Predicting protein complex structures is essential for protein function analysis, protein design, and drug discovery. While AI methods like AlphaFold can predict accurate structural models for many protein complexes, reliably estimating the quality of these predicted models (estimation of model accuracy, or EMA) for model ranking and selection remains a major challenge. A key barrier to developing effective machine learning-based EMA methods is the lack of large, diverse, and well-annotated datasets for training and evaluation. To address this gap, we introduce PSBench, a benchmark suite comprising four large-scale, labeled datasets generated during the 15th and 16th community-wide Critical Assessment of Protein Structure Prediction (CASP15 and CASP16). PSBench includes over one million structural models covering a wide range of protein sequence lengths, complex stoichiometries, functional classes, and modeling difficulties. Each model is annotated with multiple complementary quality scores at the global, local, and interface levels.
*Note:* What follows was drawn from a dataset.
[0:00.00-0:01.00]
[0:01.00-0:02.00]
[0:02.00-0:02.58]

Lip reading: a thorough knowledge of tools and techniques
PSBench also provides multiple evaluation metrics and baseline EMA methods to facilitate rigorous comparisons. To demonstrate PSBench's utility, we trained and evaluated GATE, a graph transformer-based EMA method, on the CASP15 data. GATE was blindly tested in CASP16 (2024), where it ranked among the top-performing EMA methods. These results highlight PSBench as a valuable resource for advancing EMA research in protein complex modeling. PSBench is publicly available at: https://github.com/BioinfoMachineLearning/PSBench.

Figures (11)

• Figure 1: Overview of PSBench.(a) Pipeline. The PSBench pipeline for preparing four CASP datasets for estimating protein complex model accuracy (EMA). The predicted structural models are compared with native (true) structures to compute global, local, interface quality scores as labels. (b) Methods. Six representative baseline EMA methods for performance comparison. (c) Metrics. Four metrics for evaluating EMA methods: Pearson's correlation, Spearman's correlation, ranking loss, and AUROC (Area Under Receiver Operating Characteristics Curve) for evaluating predicted model quality scores against true ones (labels). The evaluation tools are included in PSBench.
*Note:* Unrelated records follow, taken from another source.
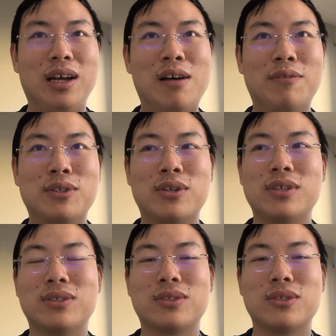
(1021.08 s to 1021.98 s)
after
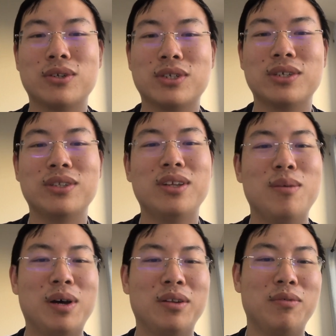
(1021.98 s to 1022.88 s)
a certain
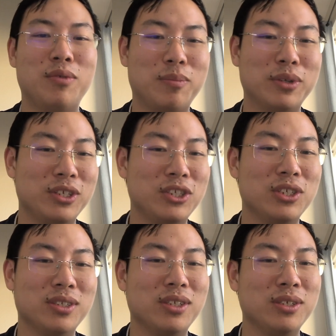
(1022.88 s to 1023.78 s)
amount of
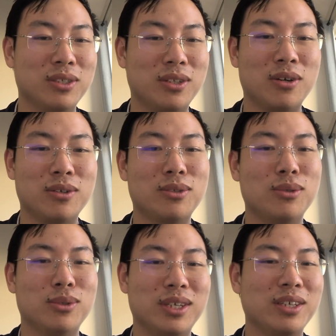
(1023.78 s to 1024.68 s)
repetitions, it starts
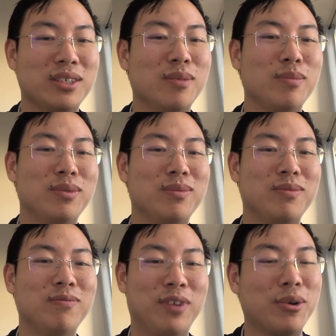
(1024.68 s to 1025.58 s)
to say some
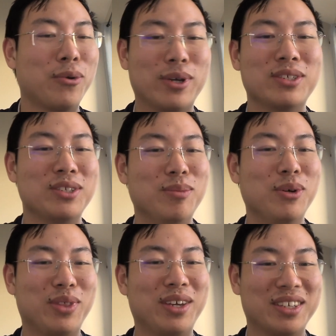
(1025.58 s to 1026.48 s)
very
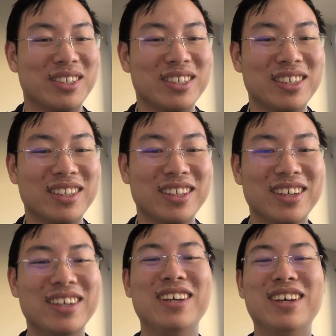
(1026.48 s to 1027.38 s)
questionable things.
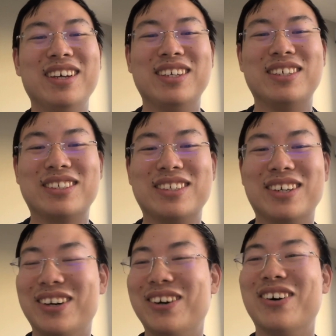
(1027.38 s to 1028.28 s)

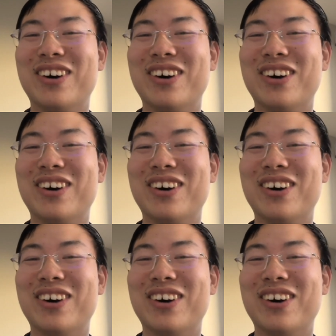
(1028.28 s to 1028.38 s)
So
• Figure 2: CASP15_inhouse_dataset.(a) Model count. Number of models per target in the dataset. (b) Score Distribution. Box plots of each of six representative quality scores of the models for each target. (c) Example. Three representative models (worst, average, best) in terms of sum of the six representative quality scores for a target H1143. Each model with two chains colored in blue and red is superimposed with the true structure in gray.
• Figure 3: CASP16 EMA results. The performance of top 20 out of 38 CASP16 EMA predictors in predicting TM-scores of structural models of 37 complex targets. (a) Pearson's correlation. (b) Spearman's correlation. (c) Ranking loss. (d) AUROC. MULTICOM_GATE is highlighted in red. It ranked first, third, third, and third in terms of the four metrics respectively.
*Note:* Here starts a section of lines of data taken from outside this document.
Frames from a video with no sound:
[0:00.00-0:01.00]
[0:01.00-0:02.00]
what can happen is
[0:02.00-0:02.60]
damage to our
• Figure S1: Diversity of 79 protein complex targets.(a) Number of targets for each of 25 stoichiometries represented in PSBench. A stoichiometry is denoted by letters interleaved with numbers. Each letter represents a unique chain. The number following a letter is the number of the copies (count) of the chain. For instance, A1B2 means a complex has two unique chains A and B, while A has one copy and B has two copies. (b) Number of targets for each of 21 broad protein function classes and an "Unknown" class in PSBench. "Unknown" means there is no class information and therefore may include many different classes.
• Figure S2: Distribution of AFM confidence scores per target in CASP15_inhouse_dataset.